James Sullivan Wins Joyce Teaching Award

Author: Gene Stowe

James Sullivan

Associate Professor of Economics James X. Sullivan has been named a recipient of the 2010 Rev. Edmund P. Joyce, C.S.C., Award for Excellence in Undergraduate Teaching.

The Joyce Award winners, notes Vice President and Associate Provost Dennis C. Jacobs,  “are highly dedicated to undergraduates, often make themselves available outside the classroom, and always show a deep commitment to the learning, well-being and intellectual development of the students.”

A 1993 alumnus who joined the faculty in 2002, Sullivan says his own experiences as an undergraduate in the College of Arts and Letters left a lasting impression, and that William Leahy, an economics professor still teaching at Notre Dame, was a key mentor (see related story).

“Seeing how much he enjoys the classroom strengthened my own interest in teaching,” says Sullivan, who also takes inspiration from former philosophy professor T.V. Morris, known for breaking out his guitar and singing in class.

“Professor Morris was very entertaining, but it’s more than that,” Sullivan recalls. “The manner in which he conducted class was very conducive to learning, and because of that I brought more energy to the class as a student. If you can get students to come to class eager to learn, that’s half the battle.

“I was lucky to have many great professors when I was in college,” he says. “They taught me to be curious and to embrace the learning process.”

Sullivan carried that inspiration with him when he entered the Archdiocese of New York Teaching Program, similar to Notre Dame’s Alliance for Catholic Education. He taught global studies for a year at Mount Saint Michael Academy in the Bronx and then worked in a commercial bank’s economic research group in Chicago before heading to graduate school at Northwestern University, then home of the Joint Center for Poverty Research.
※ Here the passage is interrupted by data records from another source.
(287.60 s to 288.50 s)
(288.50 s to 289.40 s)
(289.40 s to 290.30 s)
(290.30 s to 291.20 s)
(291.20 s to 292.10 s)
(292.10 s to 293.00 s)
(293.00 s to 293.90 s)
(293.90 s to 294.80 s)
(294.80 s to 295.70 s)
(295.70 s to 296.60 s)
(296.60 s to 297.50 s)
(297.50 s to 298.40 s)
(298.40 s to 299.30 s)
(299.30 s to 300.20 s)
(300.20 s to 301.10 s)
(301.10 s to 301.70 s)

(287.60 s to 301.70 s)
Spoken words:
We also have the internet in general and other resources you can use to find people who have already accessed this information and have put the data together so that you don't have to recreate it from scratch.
One key focus of Sullivan’s current scholarship is measuring poverty in the United States. He argues that using a consumption-based approach can produce a more reliable picture of changes in the poverty rate than conventional income-based criteria in part because the poor tend to receive income from many sources that are difficult to measure or are not calculated as income, such as food stamps and housing subsidies.

Sullivan is also expanding his research, using a consumption-based approach, to investigate whether gaps are widening or narrowing between the poor and middle class and between the middle- class and the rich.
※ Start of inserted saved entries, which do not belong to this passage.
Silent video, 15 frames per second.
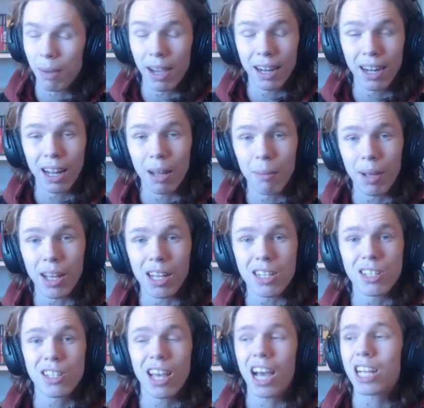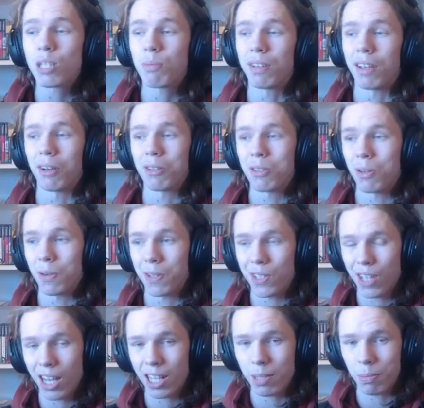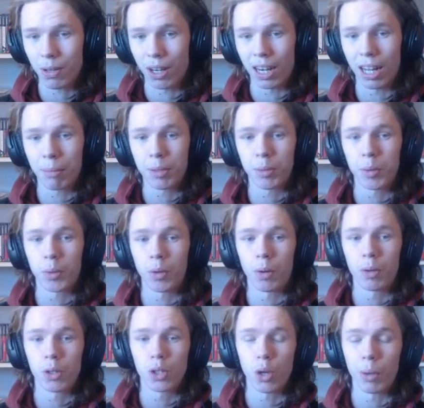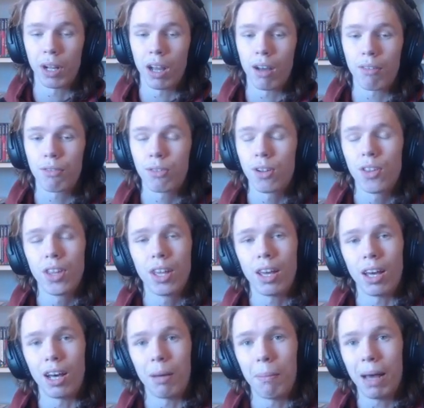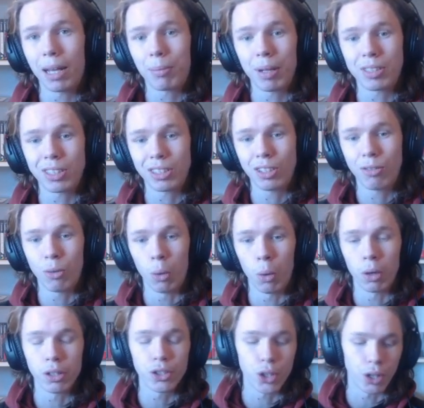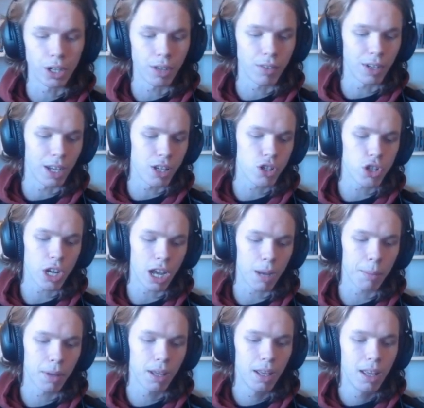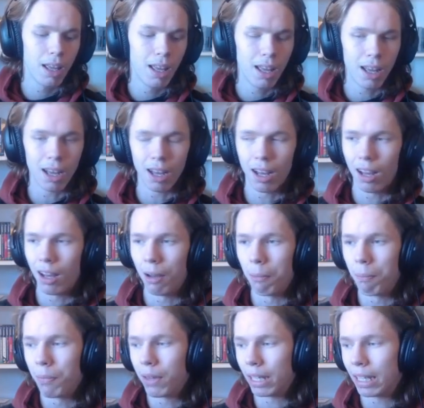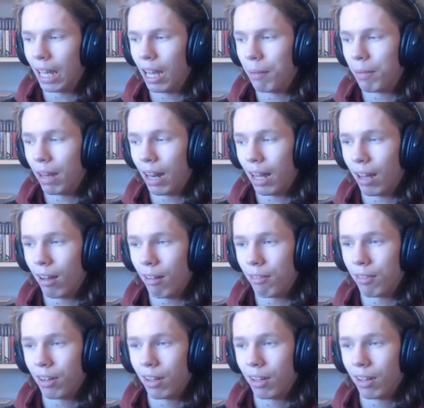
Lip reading: My name is Kaspi, also known as Casper, and I'm going to be showing off Macbat 64, Journey of a Nice Chap, a game that I have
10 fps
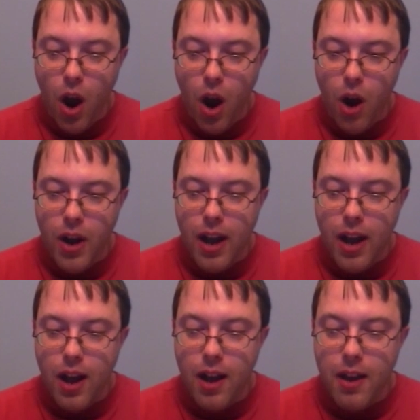are
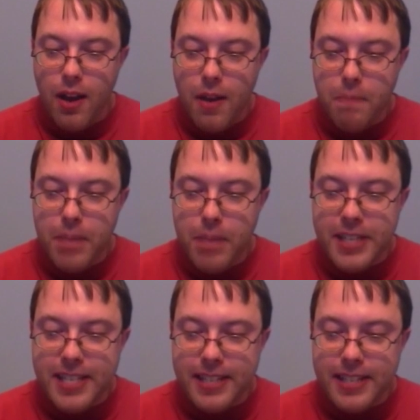a
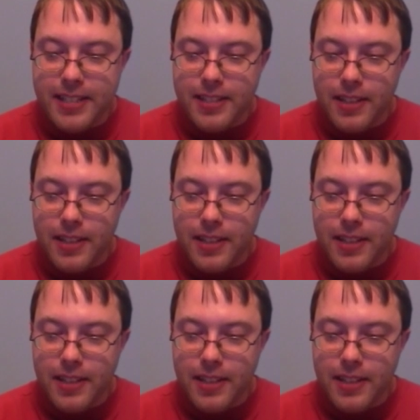business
In addition to his research and classroom teaching, Sullivan serves as advisor to the student economics club and mentors younger professors in the Department of Economics. He encourages the new faculty to focus on how they can best share their own excitement about economics with their students.

“Students are very receptive to that,” Sullivan says. “They recognize that you care about them and the material you are teaching—and they respond positively. On the most basic level, demonstrating to the students that you care goes a long way.”